La Corte di Cassazione, ordinanza n° 26709 del 1° ottobre 2021 ha (ri)statuito che sono due le ipotesi in cui lo svolgimento di altra attività da parte del dipendente assente per malattia possono comportare licenziamento per giusta causa in relazione alla violazione dei doveri generali di correttezza e buona fede (artt. 1175 e 1375 c.c.) e degli specifichi obblighi contrattuali di diligenza e fedeltà (artt. 2104 e 2105 c.c.).
La prima ipotesi si sostanzia laddove tale attività esterna sia di per sé sufficiente a far presumere l’inesistenza della malattia, dimostrando quindi, una simulazione fraudolenta; parimenti, il recesso del datore di lavoro è ugualmente legittimo e sorretto da giusta causa qualora tale attività esterna, valutata con giudizio ex ante in relazione alla natura della patologia e delle mansioni svolte, possa pregiudicare/ritardare anche solo potenzialmente la guarigione e/o il rientro in servizio.

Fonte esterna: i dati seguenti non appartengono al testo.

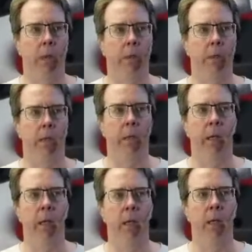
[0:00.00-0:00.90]
Uh, it's
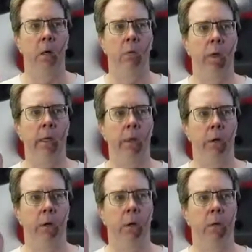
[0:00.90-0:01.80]
a ring
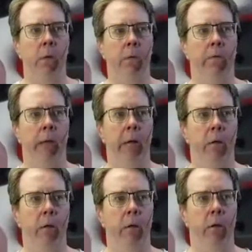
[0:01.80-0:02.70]
turned, fatter
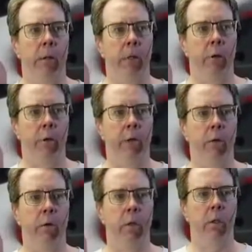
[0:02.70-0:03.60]
here, skinnier
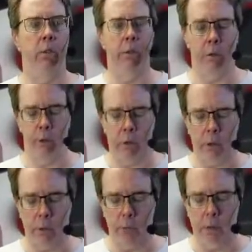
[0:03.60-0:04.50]
here. So this was turned,
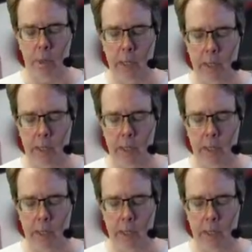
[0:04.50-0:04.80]
all turned on the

Il caso esaminato ha riguardato un licenziamento intimato dal datore di lavoro al lavoratore subordinato per aver tenuto, durante il periodo di malattia, uno stile di vita non compatibile (spostamento di pesanti sacchetti di terriccio) con la patologia (lombosciatalgia acuta) che lo affliggeva e idoneo a pregiudicarne il rientro a lavoro.

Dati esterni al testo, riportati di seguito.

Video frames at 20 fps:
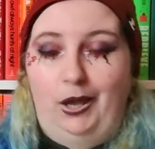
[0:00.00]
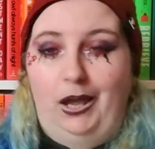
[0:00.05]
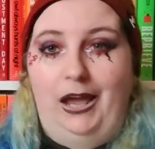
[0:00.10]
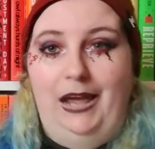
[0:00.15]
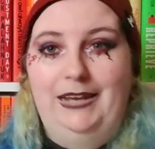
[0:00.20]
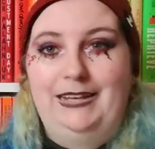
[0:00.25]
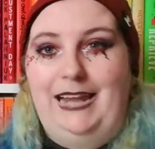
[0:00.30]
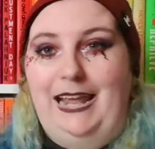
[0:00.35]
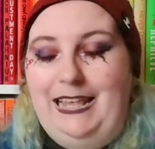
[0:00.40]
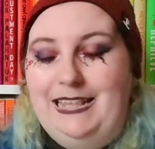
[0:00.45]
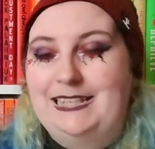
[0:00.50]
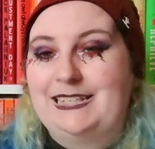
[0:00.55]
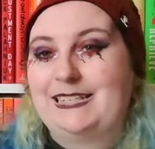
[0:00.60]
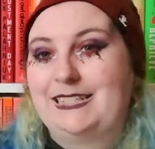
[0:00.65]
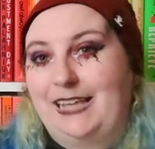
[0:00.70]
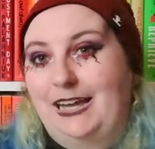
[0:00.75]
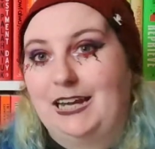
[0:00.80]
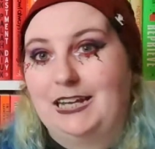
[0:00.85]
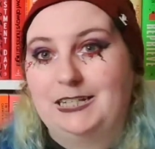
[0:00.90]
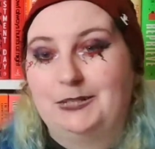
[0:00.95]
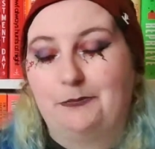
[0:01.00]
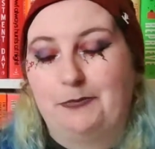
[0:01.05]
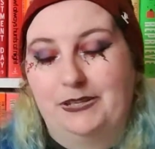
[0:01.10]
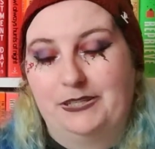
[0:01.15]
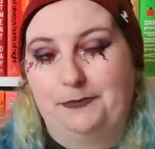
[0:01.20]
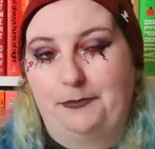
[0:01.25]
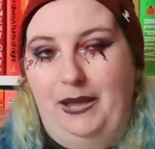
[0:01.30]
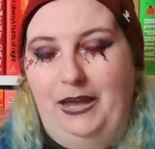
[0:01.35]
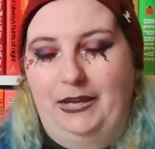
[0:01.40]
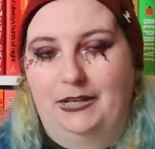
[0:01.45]
an inside
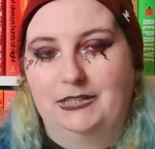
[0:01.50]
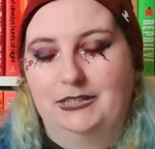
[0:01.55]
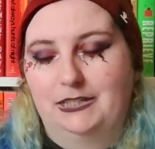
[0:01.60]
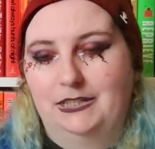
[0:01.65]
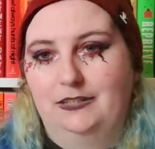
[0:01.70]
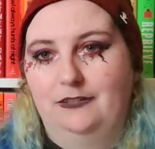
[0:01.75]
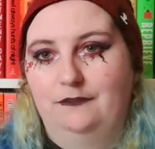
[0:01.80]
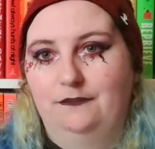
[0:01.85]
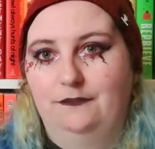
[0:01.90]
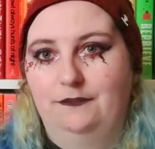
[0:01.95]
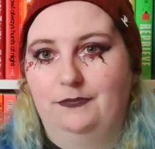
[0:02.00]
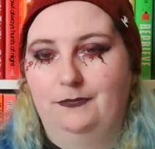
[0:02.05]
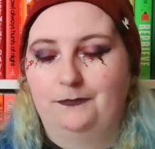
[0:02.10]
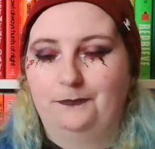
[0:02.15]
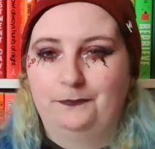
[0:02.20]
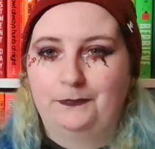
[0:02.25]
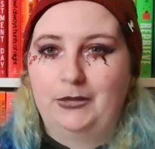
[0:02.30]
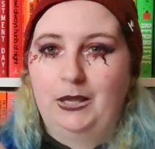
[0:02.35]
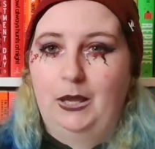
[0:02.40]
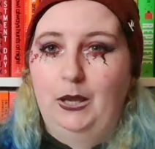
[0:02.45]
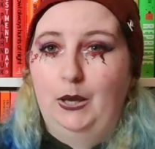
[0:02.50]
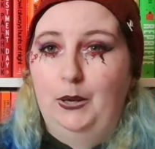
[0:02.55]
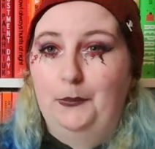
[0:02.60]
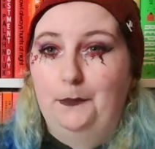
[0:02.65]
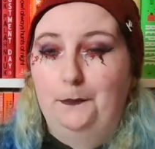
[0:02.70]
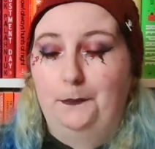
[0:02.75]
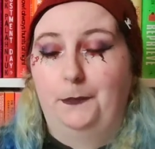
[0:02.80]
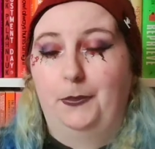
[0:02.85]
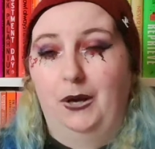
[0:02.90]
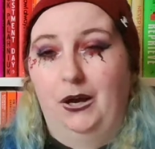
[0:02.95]
perspective,
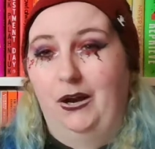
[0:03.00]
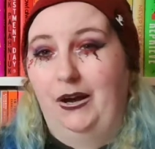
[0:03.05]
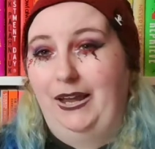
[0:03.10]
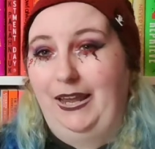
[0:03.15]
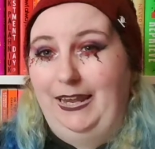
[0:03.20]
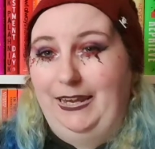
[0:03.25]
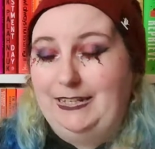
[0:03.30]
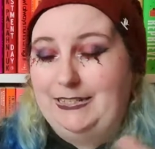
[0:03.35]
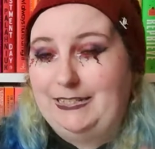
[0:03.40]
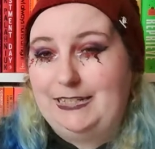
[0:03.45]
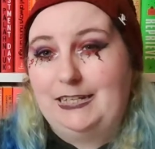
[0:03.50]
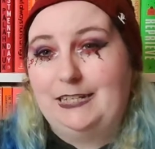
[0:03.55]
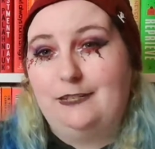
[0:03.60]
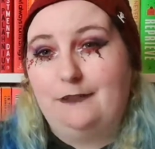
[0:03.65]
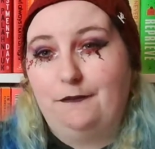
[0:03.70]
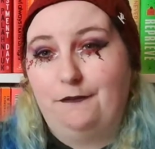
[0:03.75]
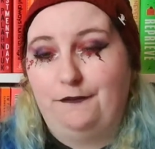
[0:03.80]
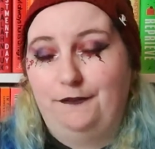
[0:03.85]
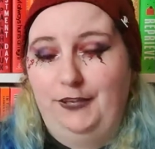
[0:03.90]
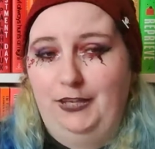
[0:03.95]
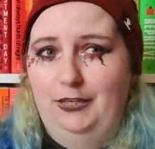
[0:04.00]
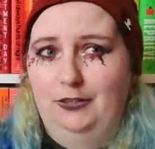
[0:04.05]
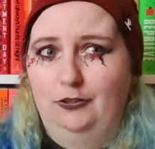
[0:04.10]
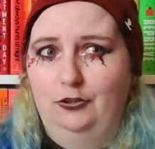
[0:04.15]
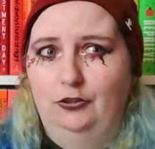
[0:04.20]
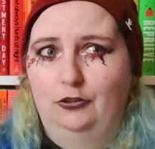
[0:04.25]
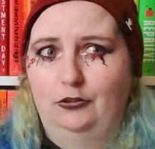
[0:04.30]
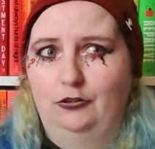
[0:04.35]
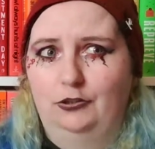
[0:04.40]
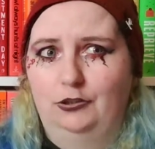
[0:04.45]
but it did
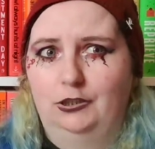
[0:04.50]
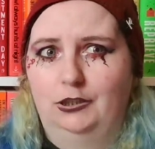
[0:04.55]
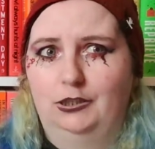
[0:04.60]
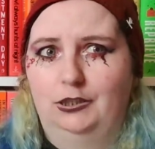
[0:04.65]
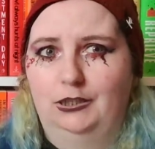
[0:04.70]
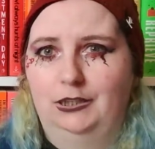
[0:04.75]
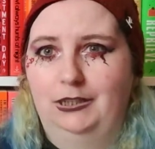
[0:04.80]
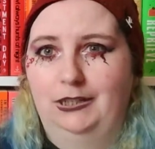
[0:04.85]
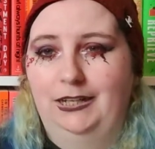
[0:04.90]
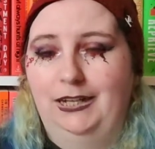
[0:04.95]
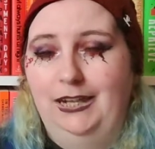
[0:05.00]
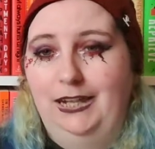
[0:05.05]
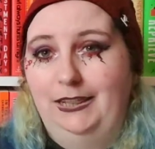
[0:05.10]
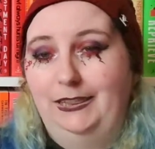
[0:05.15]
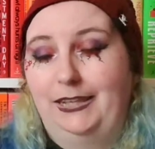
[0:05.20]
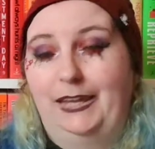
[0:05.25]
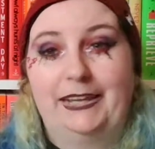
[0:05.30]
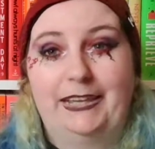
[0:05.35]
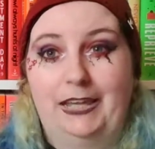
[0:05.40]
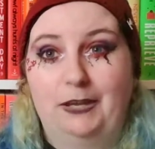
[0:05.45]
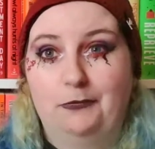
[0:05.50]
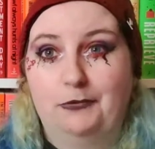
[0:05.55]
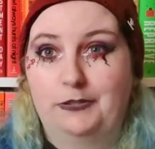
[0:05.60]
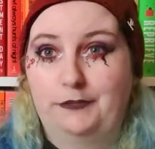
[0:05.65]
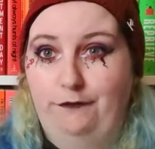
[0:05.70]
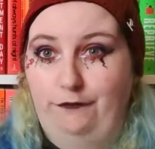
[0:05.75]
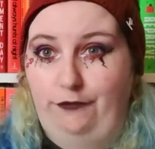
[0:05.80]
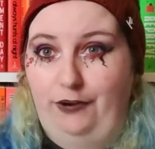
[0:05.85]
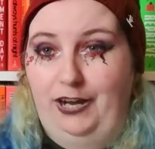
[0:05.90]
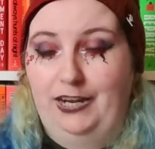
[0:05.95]
feel like it was
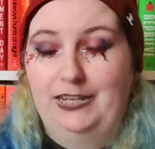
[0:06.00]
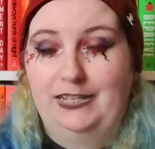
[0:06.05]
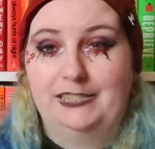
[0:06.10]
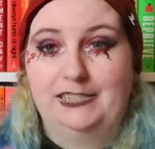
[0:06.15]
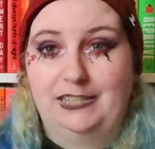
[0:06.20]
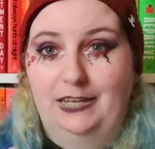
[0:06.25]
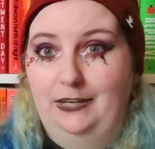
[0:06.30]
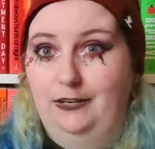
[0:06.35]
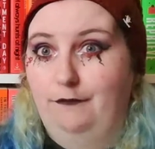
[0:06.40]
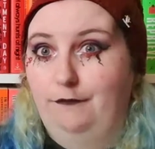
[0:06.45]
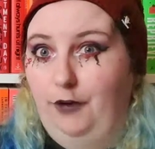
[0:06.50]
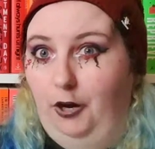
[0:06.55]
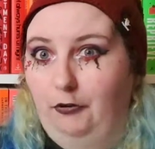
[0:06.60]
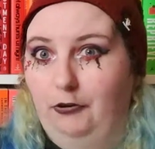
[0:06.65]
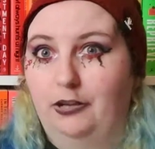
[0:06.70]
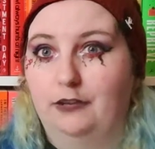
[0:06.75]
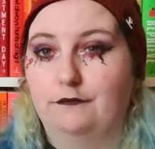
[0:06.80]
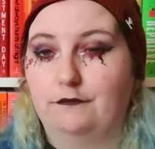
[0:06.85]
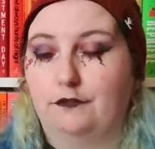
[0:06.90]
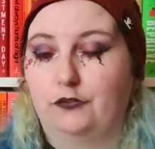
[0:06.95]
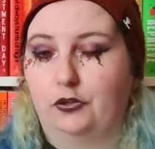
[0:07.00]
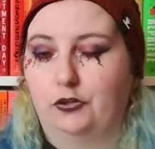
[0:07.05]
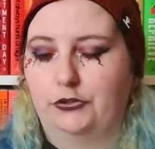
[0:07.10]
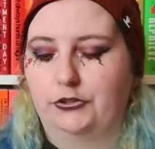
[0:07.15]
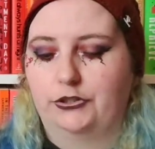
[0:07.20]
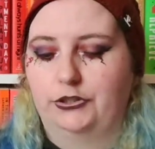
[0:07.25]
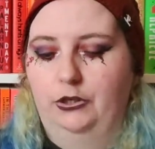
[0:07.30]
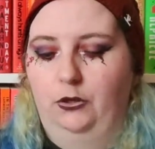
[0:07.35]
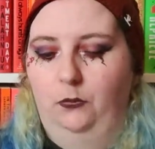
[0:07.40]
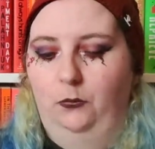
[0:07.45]
phrased in a very
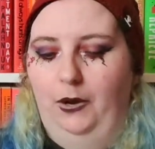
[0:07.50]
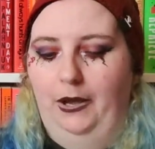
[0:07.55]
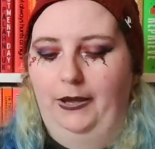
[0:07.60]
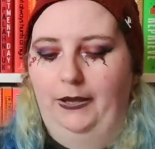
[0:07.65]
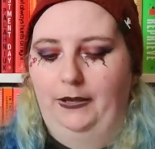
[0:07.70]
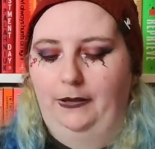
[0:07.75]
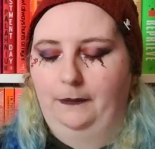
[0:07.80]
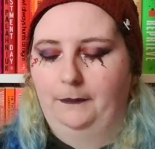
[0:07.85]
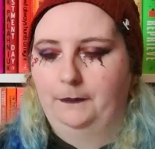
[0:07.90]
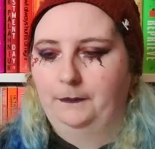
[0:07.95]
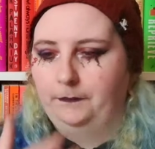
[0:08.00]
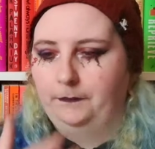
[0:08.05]
unfortunate way.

In linea con il Tribunale prima e con la Corte distrettuale poi, in forza delle conclusioni rassegnate dal CTU, gli Ermellini si sono pronunciati a favore della legittimità del licenziamento, essendosi il lavoratore sottoposto a sforzi tali da ritardare -anche solo potenzialmente- il rientro in servizio. Assoluta irrilevanza è stata conferita alla tempestiva ripresa del lavoro alla scadenza del periodo di malattia.